**WORK TO COMPLETE**.
Your task is to give the records again exactly. Leave each picture out.

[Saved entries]
>>>

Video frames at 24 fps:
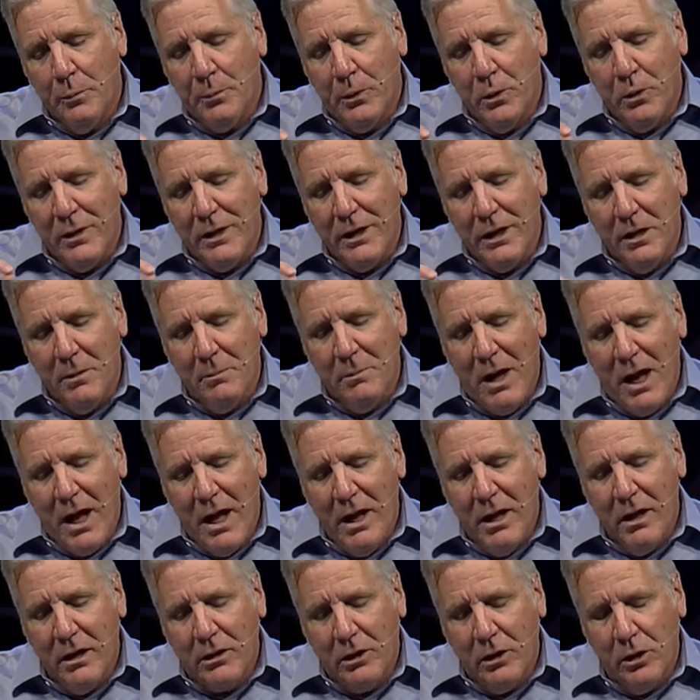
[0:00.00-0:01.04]
put
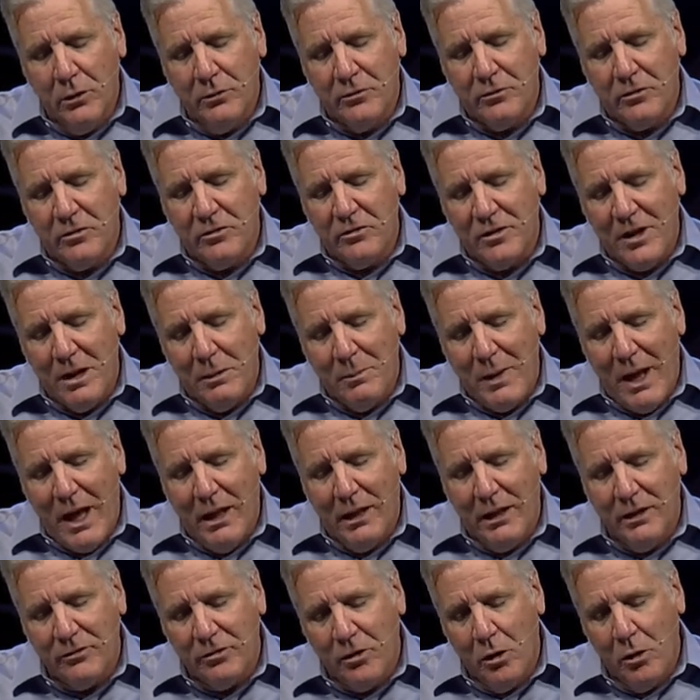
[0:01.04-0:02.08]
Nehemiah close to
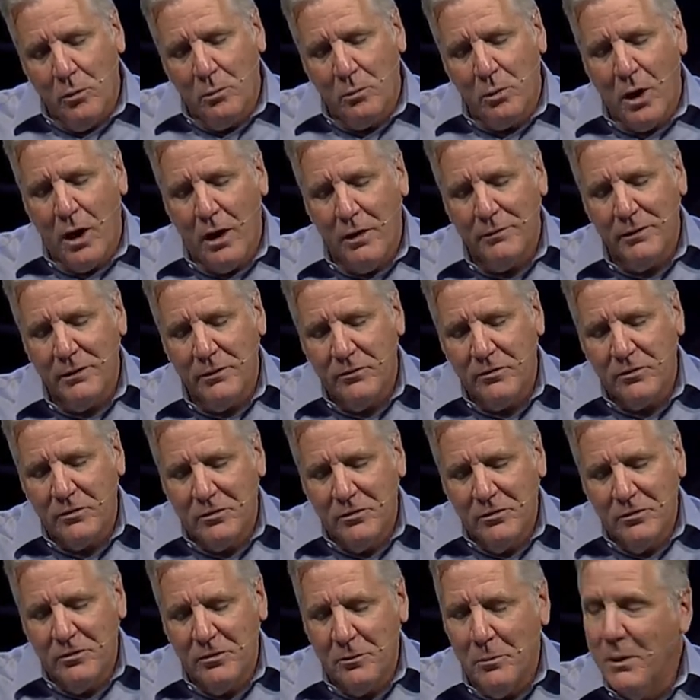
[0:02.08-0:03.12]
Sanballat's home province,
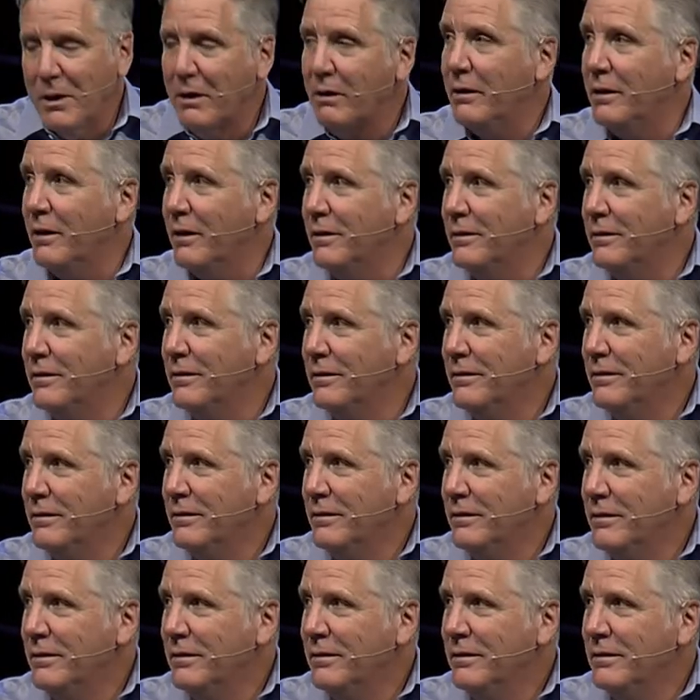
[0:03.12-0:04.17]
Samaria.
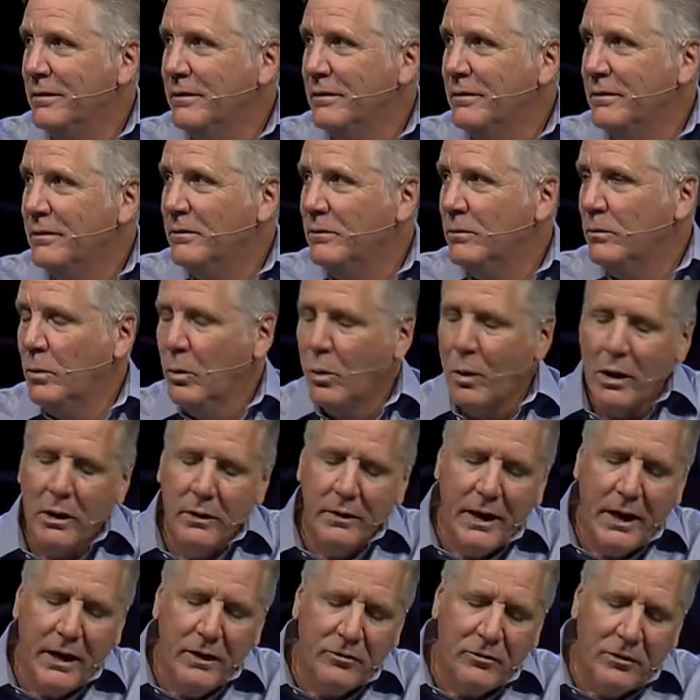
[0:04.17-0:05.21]
Why are they
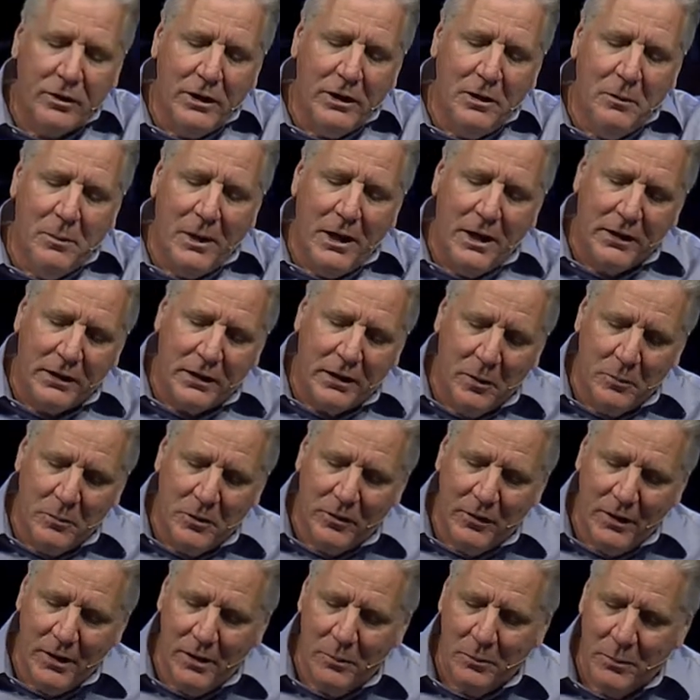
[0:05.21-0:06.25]
asking Nehemiah to come to
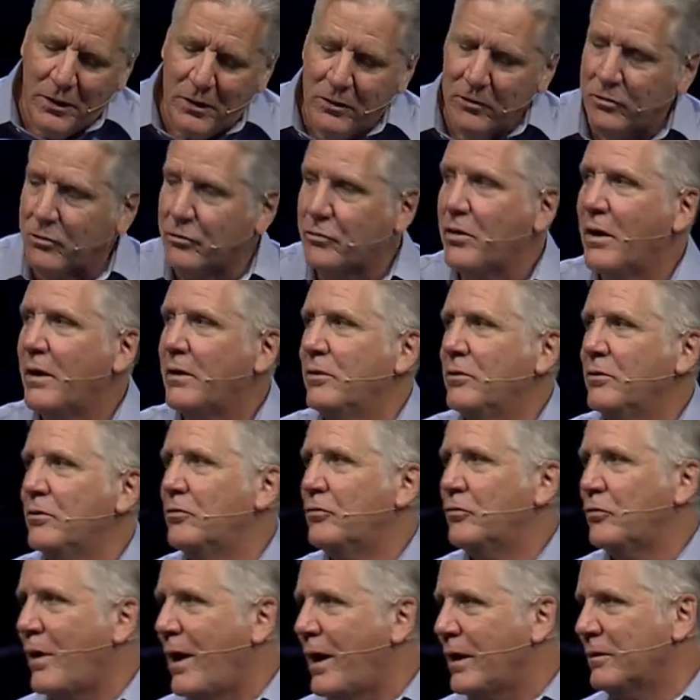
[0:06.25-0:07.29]
them? Because they're trying to
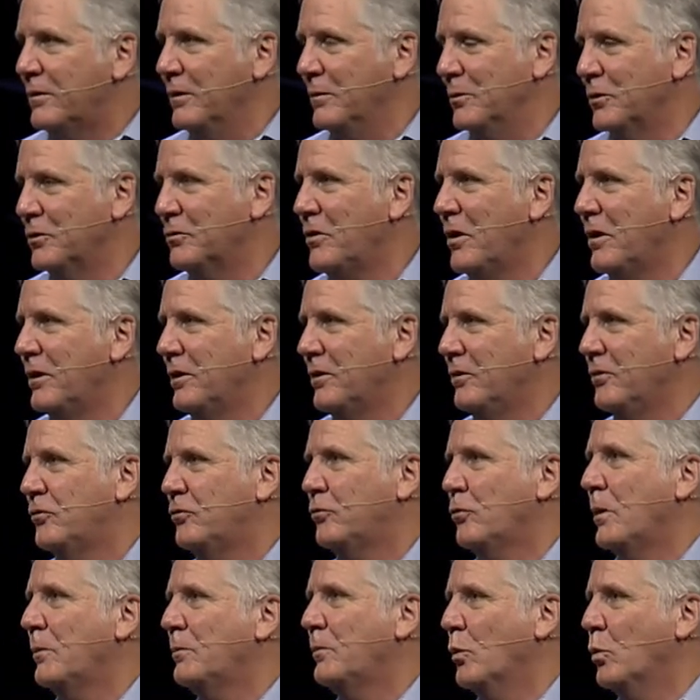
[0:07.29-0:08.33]
distract him. They're trying to
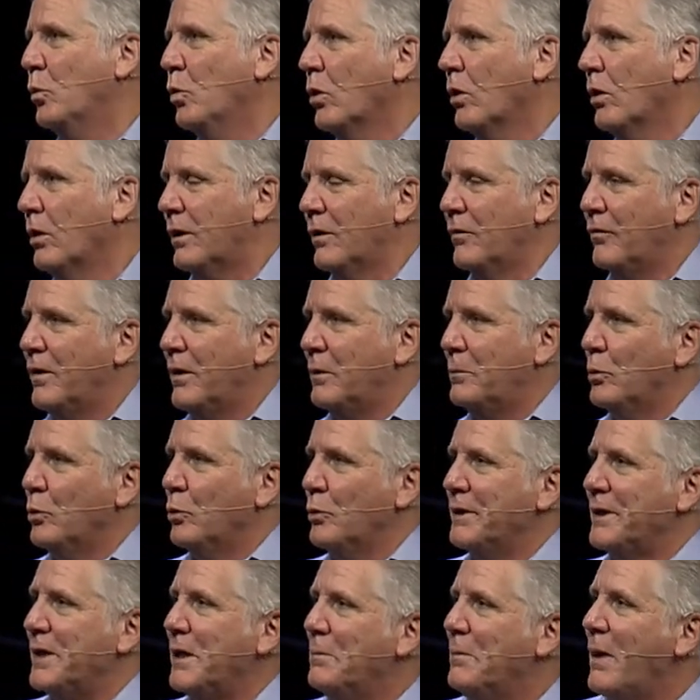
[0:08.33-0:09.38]
disrupt the work. If they pull
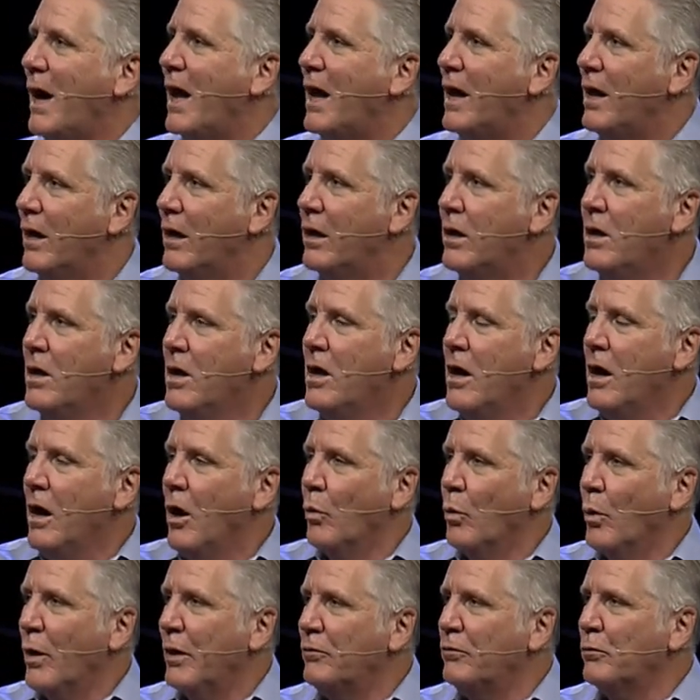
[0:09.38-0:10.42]
Nehemiah
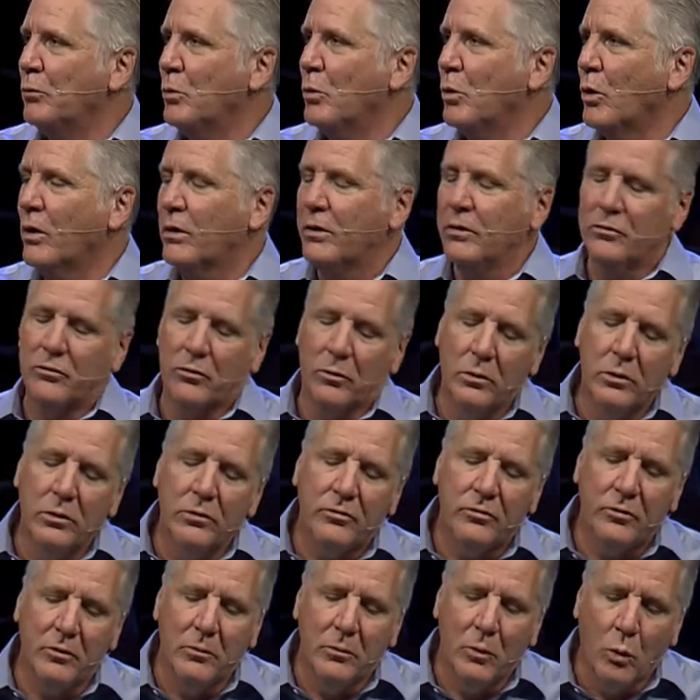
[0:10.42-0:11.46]
away from the work in
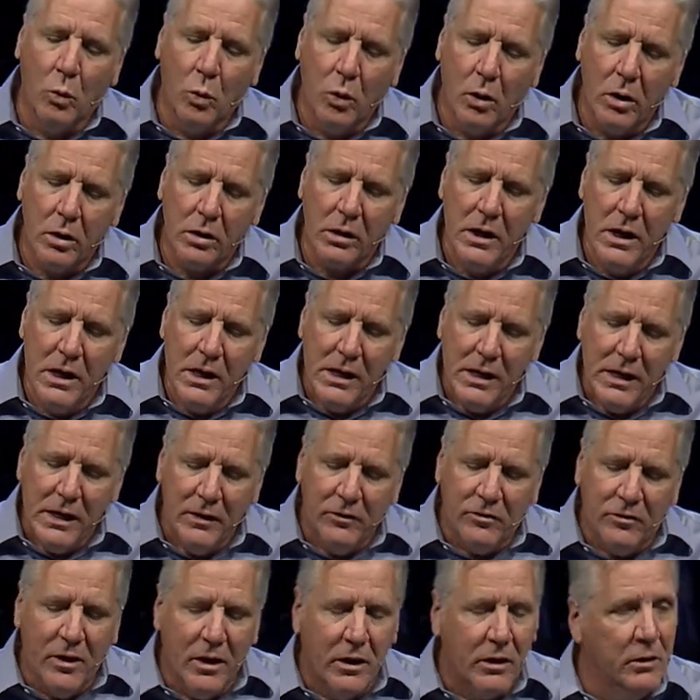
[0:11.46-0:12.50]
Jerusalem, the work
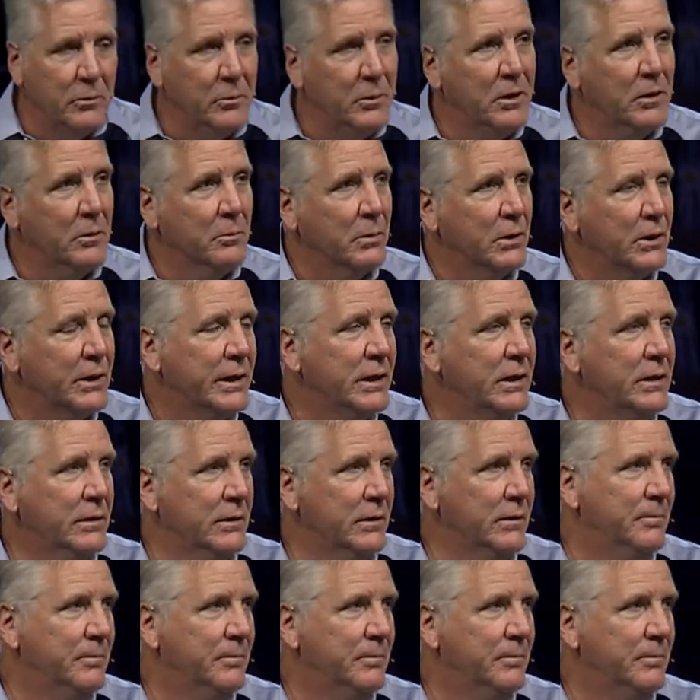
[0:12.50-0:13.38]
is not going to be completed.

<<<

**EXPECTED OUTPUT**.
Video frames at 24 fps:
[0:00.00-0:01.04]
put
[0:01.04-0:02.08]
Nehemiah close to
[0:02.08-0:03.12]
Sanballat's home province,
[0:03.12-0:04.17]
Samaria.
[0:04.17-0:05.21]
Why are they
[0:05.21-0:06.25]
asking Nehemiah to come to
[0:06.25-0:07.29]
them? Because they're trying to
[0:07.29-0:08.33]
distract him. They're trying to
[0:08.33-0:09.38]
disrupt the work. If they pull
[0:09.38-0:10.42]
Nehemiah
[0:10.42-0:11.46]
away from the work in
[0:11.46-0:12.50]
Jerusalem, the work
[0:12.50-0:13.38]
is not going to be completed.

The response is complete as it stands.